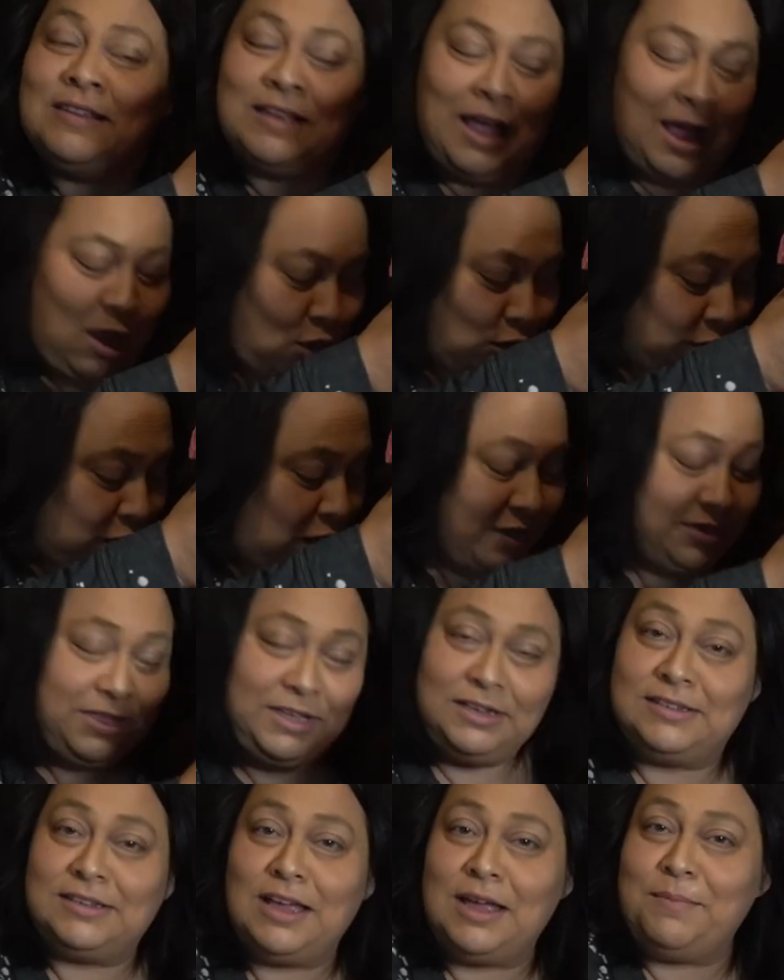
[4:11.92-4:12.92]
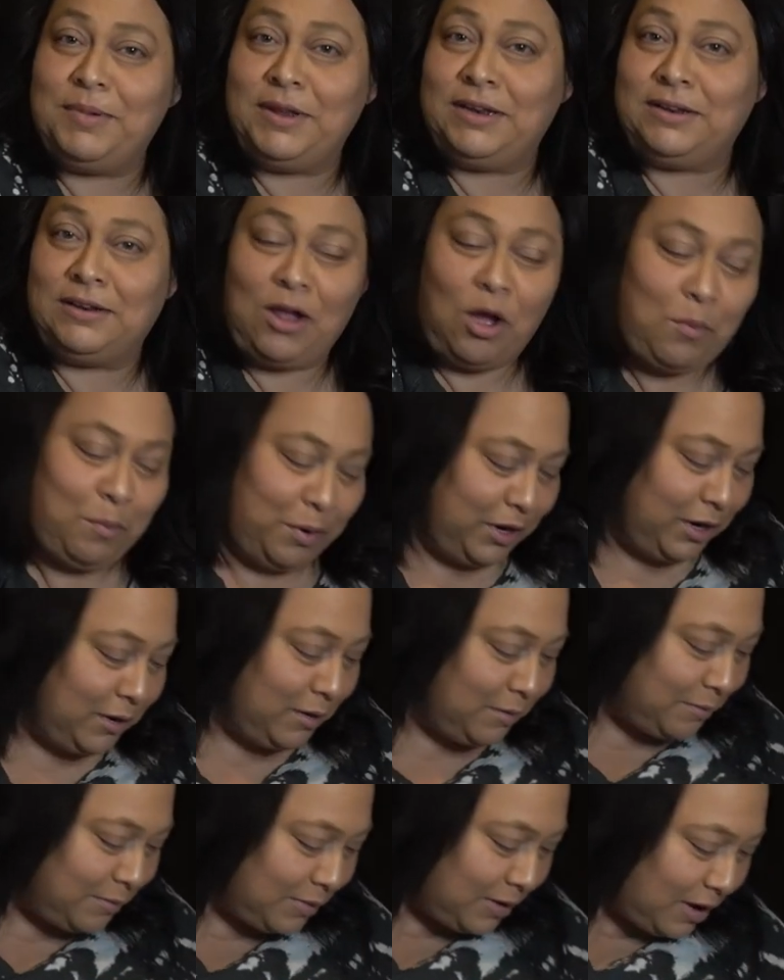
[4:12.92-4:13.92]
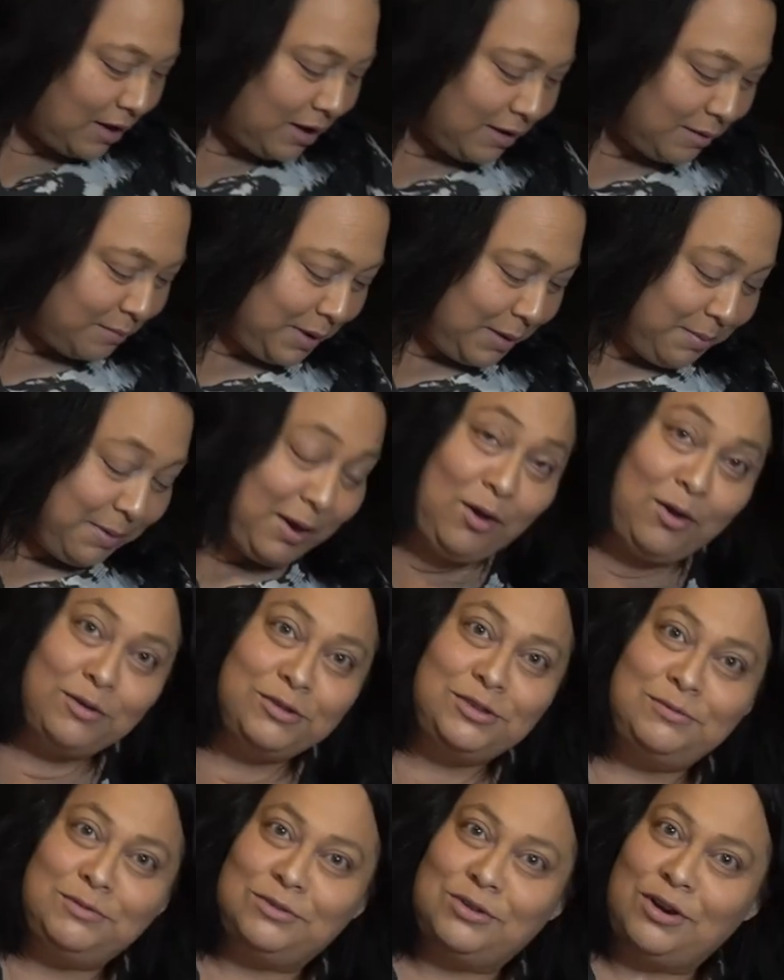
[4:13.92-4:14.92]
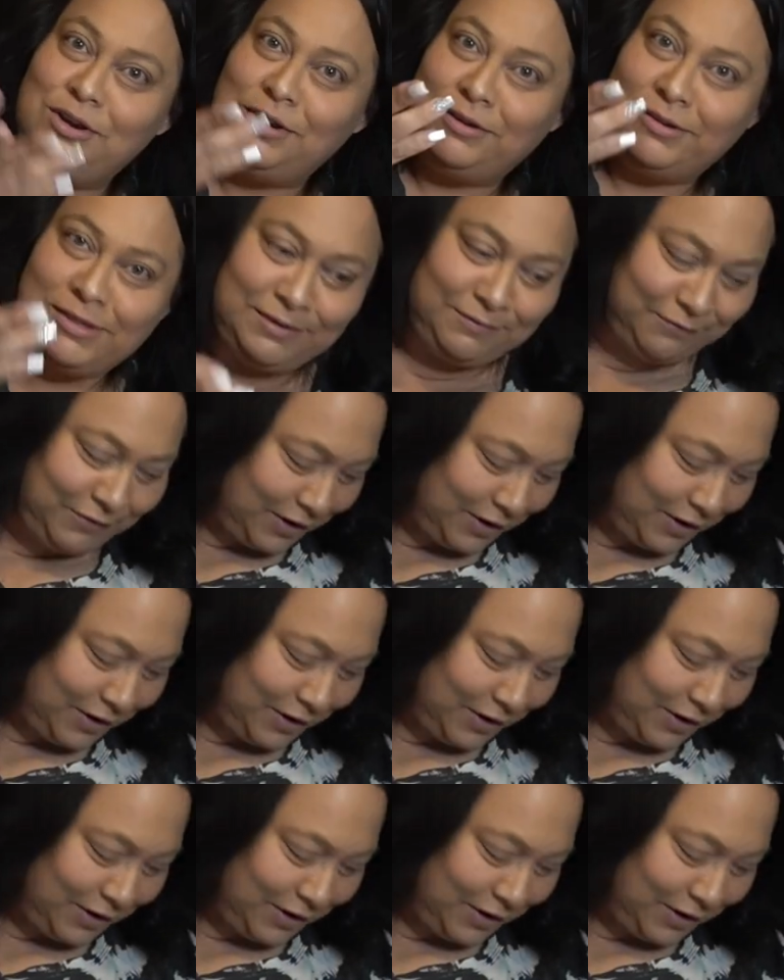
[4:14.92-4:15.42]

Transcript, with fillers: I'll lock these up and I'll put them. Uh, maybe I'll start using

**What you should do**: Your answer must be an exact transcription of the records above, minus the pictures.

**Result for this task**:
[4:11.92-4:12.92]
[4:12.92-4:13.92]
[4:13.92-4:14.92]
[4:14.92-4:15.42]

Transcript, with fillers: I'll lock these up and I'll put them. Uh, maybe I'll start using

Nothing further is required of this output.